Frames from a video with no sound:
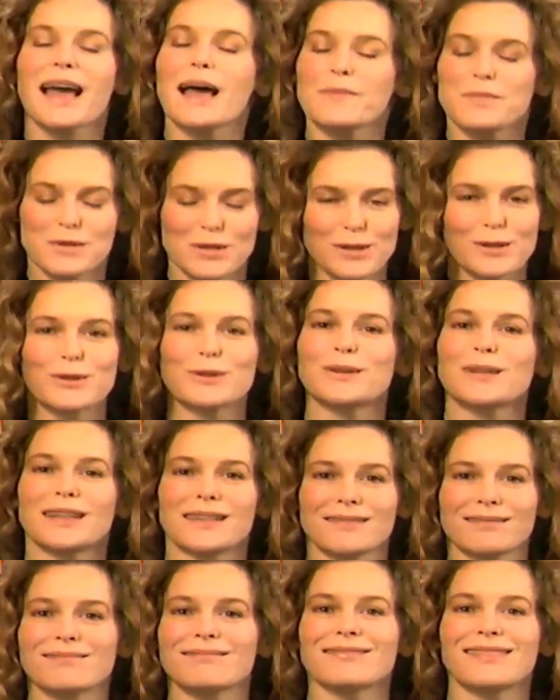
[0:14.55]

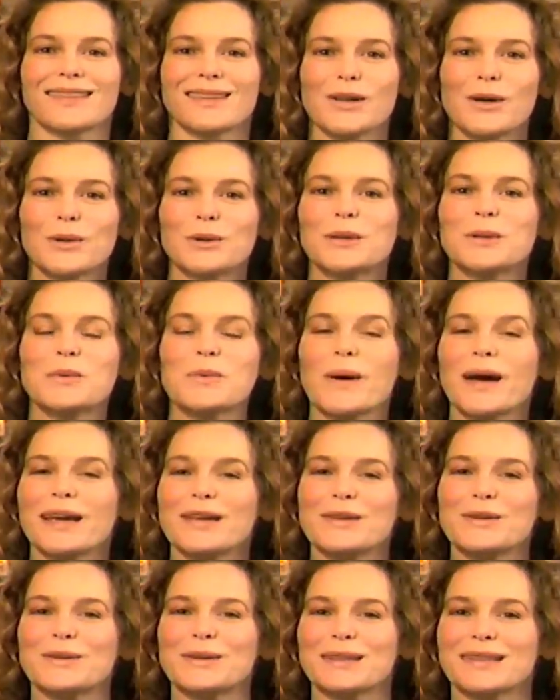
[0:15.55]
Absolutely. And the only way
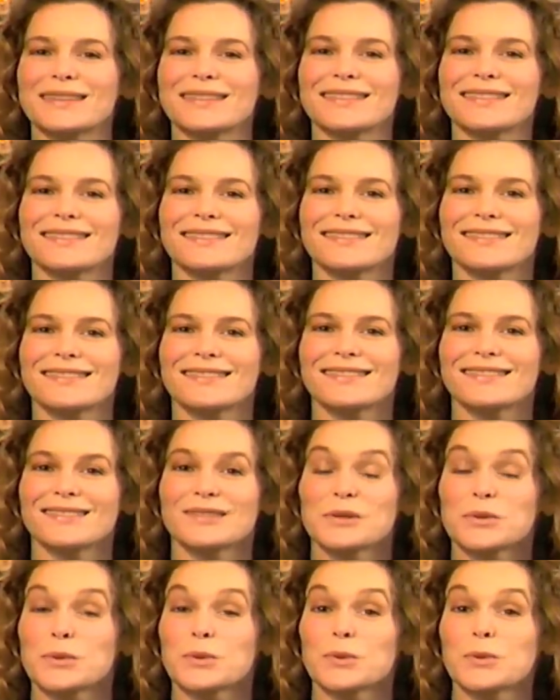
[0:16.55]
you can
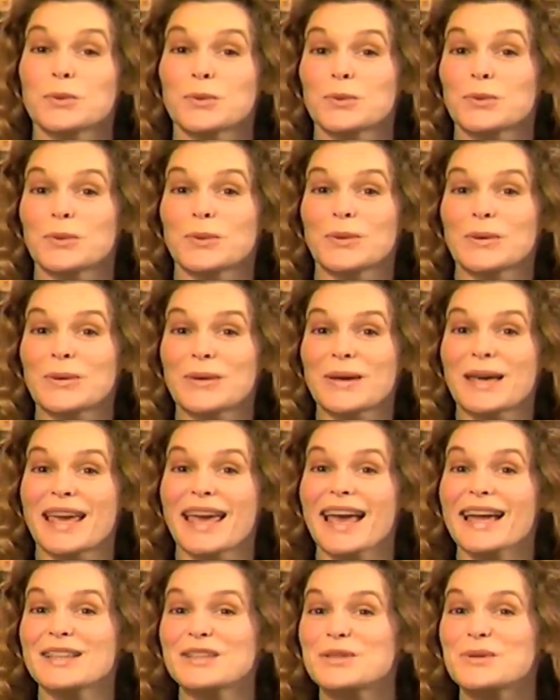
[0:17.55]

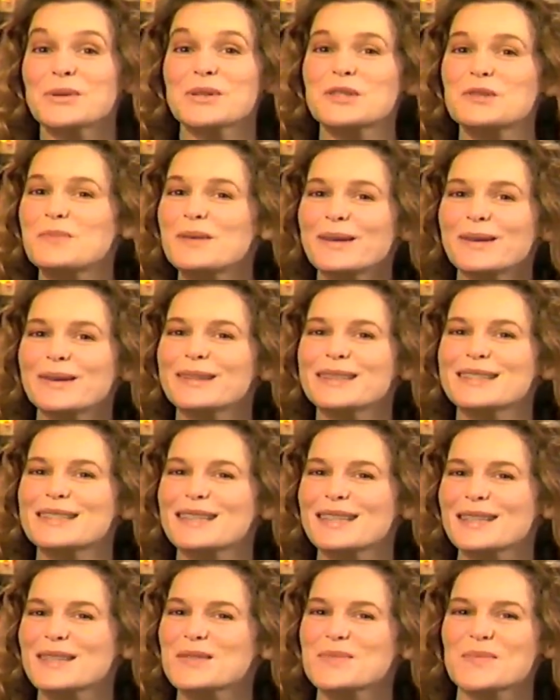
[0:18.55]
get to
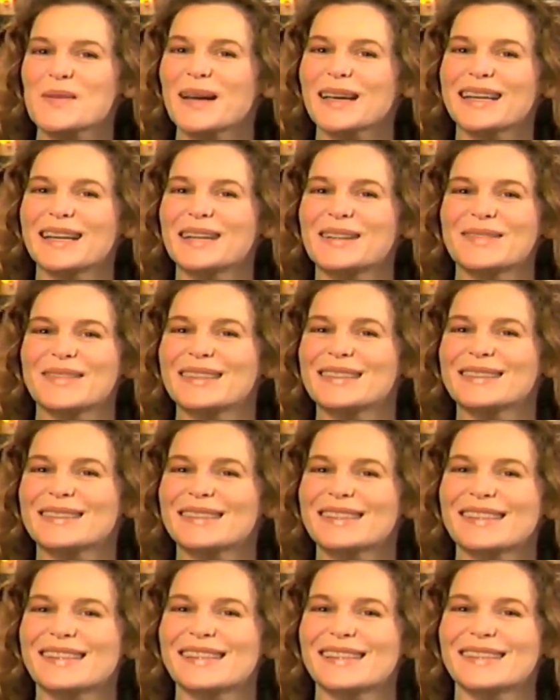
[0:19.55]
experience it is by coming to
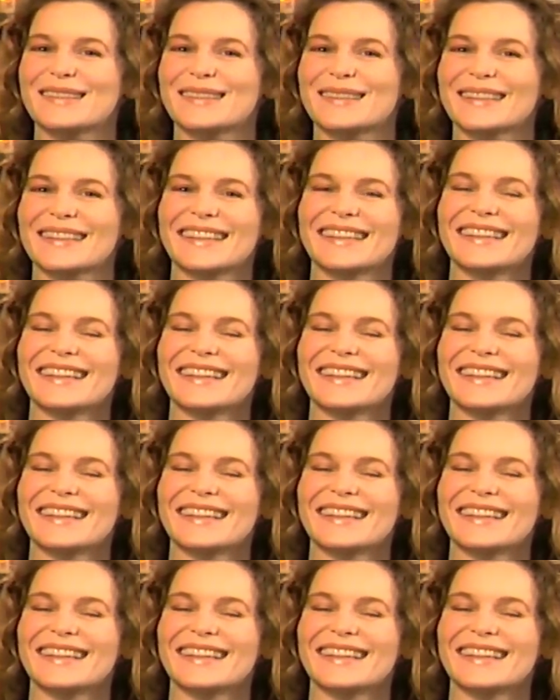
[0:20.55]
the theater.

+ + + +

# YOUR TASK
Exactly reproduce each entry, but drop the pictures.

# ANSWER FOR THIS EXERCISE
Frames from a video with no sound:
[0:14.55]

[0:15.55]
Absolutely. And the only way
[0:16.55]
you can
[0:17.55]

[0:18.55]
get to
[0:19.55]
experience it is by coming to
[0:20.55]
the theater.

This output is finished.